Problem description:
Among the entries, which lines carry the string "with"? Copy each of them.

Data provided:
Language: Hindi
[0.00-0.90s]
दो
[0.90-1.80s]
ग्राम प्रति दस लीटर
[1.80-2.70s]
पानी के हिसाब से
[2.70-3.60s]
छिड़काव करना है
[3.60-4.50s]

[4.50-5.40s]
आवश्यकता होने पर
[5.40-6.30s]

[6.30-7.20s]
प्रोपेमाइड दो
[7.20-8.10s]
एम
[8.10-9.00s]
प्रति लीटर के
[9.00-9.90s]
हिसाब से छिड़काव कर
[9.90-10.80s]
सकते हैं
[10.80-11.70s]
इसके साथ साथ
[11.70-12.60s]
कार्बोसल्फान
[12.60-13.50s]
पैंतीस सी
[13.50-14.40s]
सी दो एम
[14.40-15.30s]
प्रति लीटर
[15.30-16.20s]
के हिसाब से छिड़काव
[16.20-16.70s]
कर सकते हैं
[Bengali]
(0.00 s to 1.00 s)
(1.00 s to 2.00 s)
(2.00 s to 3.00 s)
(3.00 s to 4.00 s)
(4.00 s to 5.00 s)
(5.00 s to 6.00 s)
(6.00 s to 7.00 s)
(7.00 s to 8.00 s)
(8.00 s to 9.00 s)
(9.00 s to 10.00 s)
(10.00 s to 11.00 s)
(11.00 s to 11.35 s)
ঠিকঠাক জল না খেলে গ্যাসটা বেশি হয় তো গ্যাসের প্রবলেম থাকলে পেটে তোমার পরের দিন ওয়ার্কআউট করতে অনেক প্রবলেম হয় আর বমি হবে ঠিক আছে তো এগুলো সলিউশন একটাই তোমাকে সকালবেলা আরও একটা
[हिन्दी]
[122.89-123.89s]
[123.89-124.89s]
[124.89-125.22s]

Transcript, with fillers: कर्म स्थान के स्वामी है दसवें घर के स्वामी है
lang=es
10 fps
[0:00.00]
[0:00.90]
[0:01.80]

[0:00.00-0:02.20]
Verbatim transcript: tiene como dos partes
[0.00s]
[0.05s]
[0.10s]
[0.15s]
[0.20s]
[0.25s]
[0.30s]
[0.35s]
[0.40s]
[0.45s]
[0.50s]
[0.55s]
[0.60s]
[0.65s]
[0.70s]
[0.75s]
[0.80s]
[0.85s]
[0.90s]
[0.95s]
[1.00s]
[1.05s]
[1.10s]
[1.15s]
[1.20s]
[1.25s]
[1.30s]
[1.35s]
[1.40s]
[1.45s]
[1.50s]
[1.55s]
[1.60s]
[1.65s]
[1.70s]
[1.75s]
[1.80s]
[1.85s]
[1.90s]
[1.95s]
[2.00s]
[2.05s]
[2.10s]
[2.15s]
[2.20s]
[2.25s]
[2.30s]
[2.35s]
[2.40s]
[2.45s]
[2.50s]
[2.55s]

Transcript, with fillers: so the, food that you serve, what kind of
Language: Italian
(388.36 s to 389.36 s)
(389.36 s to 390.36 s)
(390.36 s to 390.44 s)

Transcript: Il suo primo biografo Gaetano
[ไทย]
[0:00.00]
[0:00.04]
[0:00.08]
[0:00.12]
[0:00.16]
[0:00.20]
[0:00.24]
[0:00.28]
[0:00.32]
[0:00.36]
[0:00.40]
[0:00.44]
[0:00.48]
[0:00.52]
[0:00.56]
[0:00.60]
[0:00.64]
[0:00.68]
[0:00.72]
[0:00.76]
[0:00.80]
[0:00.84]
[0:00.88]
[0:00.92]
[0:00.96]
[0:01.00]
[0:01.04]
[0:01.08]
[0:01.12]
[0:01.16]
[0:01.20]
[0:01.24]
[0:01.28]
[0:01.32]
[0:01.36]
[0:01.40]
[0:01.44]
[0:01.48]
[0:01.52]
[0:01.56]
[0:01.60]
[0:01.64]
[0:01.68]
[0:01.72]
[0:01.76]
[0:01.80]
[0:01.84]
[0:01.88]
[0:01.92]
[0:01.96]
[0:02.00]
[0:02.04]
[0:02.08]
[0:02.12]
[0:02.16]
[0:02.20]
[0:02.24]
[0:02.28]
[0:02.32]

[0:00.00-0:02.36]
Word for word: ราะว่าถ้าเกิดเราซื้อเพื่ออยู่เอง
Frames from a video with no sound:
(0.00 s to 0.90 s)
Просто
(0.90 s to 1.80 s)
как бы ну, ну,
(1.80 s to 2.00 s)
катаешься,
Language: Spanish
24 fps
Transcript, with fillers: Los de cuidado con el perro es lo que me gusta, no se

Worked solution:
Transcript, with fillers: कर्म स्थान के स्वामी है दसवें घर के स्वामी है
Transcript, with fillers: so the, food that you serve, what kind of
Frames from a video with no sound:
Transcript, with fillers: Los de cuidado con el perro es lo que me gusta, no se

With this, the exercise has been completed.